REQUIRED ACTION. This exercise calls for retyping every line below exactly, with the images omitted.

DATA LISTING.
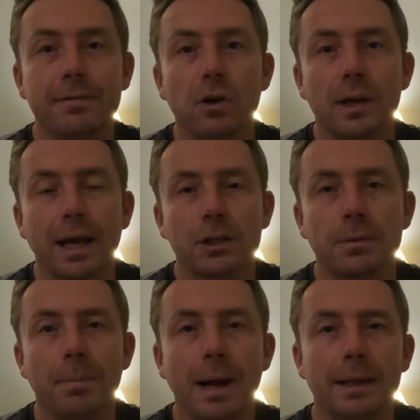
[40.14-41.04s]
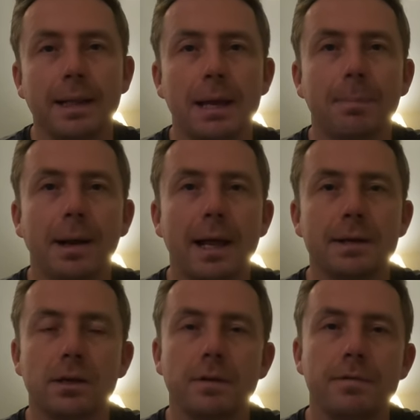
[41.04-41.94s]
I've got an action-packed day
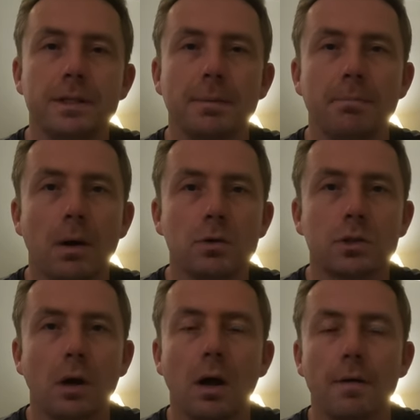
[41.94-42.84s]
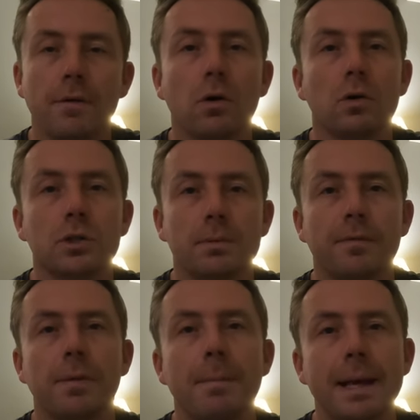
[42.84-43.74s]
planned. Going to visit most of or some
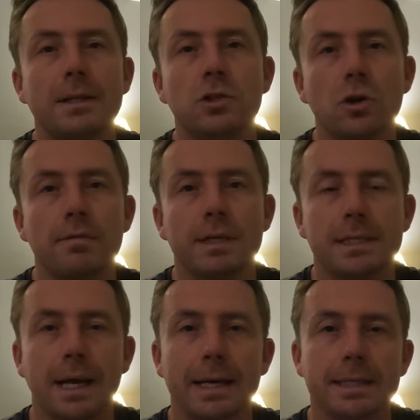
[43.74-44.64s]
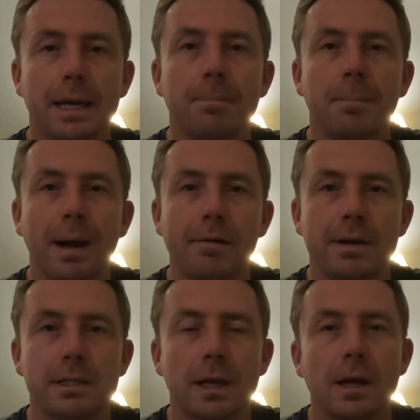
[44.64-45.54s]
of the main tourist sites in
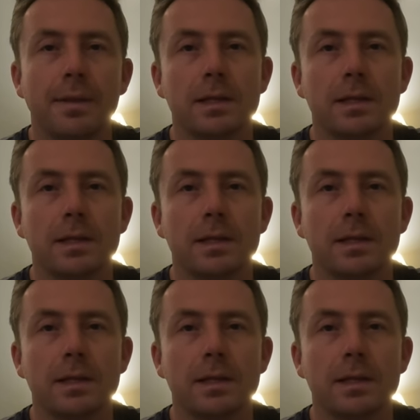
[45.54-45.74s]
Paris.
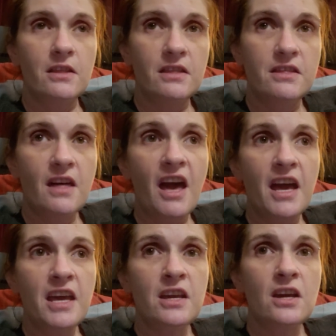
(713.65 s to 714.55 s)

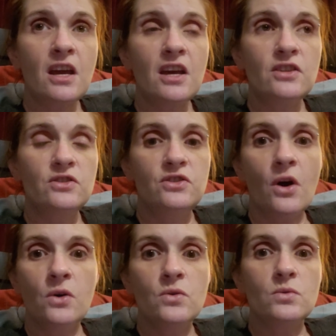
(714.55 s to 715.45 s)
they
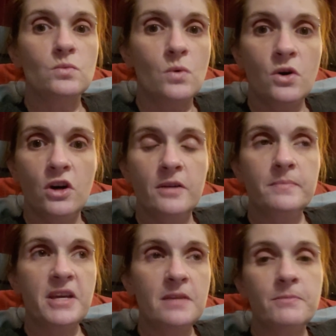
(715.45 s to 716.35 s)
don't
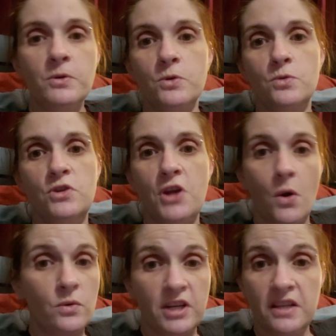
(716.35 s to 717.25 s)
want people who
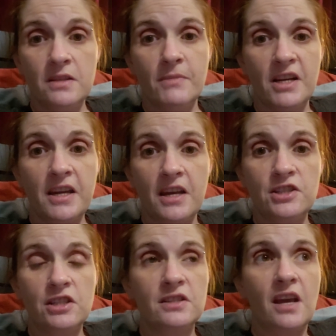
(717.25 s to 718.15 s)
don't need the
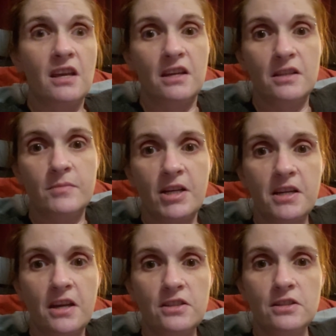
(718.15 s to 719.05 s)
medication taking the
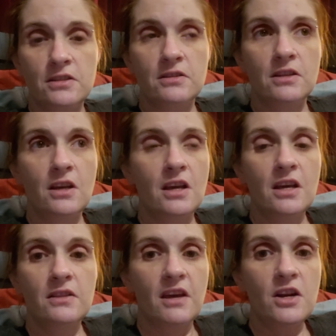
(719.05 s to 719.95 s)
medication.
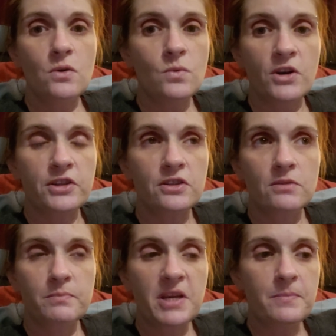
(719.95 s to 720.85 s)
They don't want
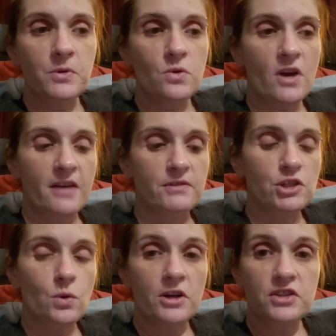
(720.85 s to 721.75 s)
people who have
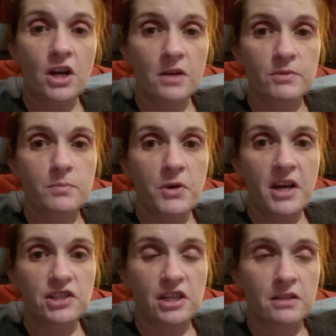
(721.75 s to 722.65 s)
short-term
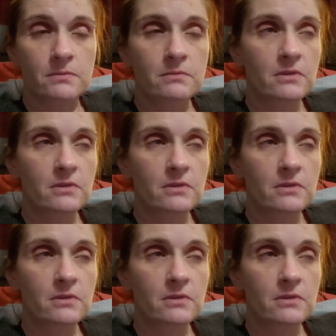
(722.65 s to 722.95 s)
depression.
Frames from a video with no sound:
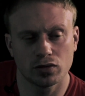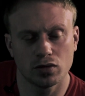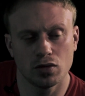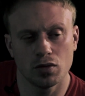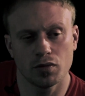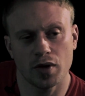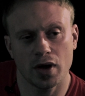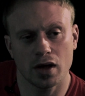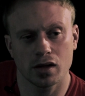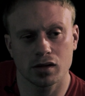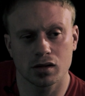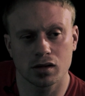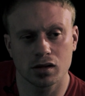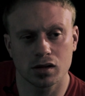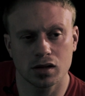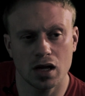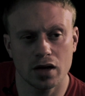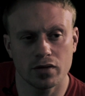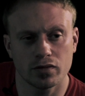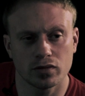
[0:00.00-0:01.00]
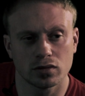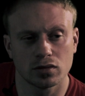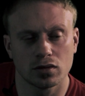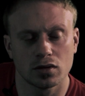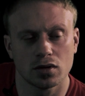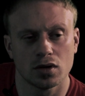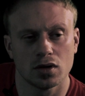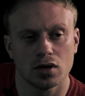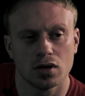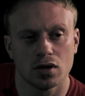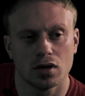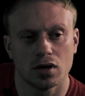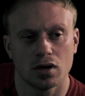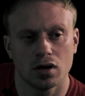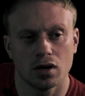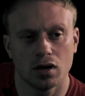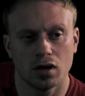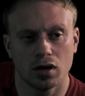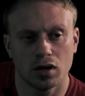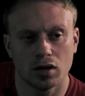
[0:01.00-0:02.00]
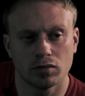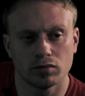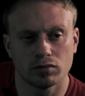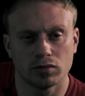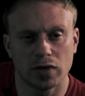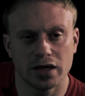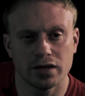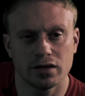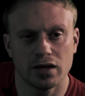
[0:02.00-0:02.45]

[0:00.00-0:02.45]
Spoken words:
of 2007, my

SOLUTION FOR THIS EXERCISE.
[40.14-41.04s]
[41.04-41.94s]
I've got an action-packed day
[41.94-42.84s]
[42.84-43.74s]
planned. Going to visit most of or some
[43.74-44.64s]
[44.64-45.54s]
of the main tourist sites in
[45.54-45.74s]
Paris.
(713.65 s to 714.55 s)

(714.55 s to 715.45 s)
they
(715.45 s to 716.35 s)
don't
(716.35 s to 717.25 s)
want people who
(717.25 s to 718.15 s)
don't need the
(718.15 s to 719.05 s)
medication taking the
(719.05 s to 719.95 s)
medication.
(719.95 s to 720.85 s)
They don't want
(720.85 s to 721.75 s)
people who have
(721.75 s to 722.65 s)
short-term
(722.65 s to 722.95 s)
depression.
Frames from a video with no sound:
[0:00.00-0:01.00]
[0:01.00-0:02.00]
[0:02.00-0:02.45]

[0:00.00-0:02.45]
Spoken words:
of 2007, my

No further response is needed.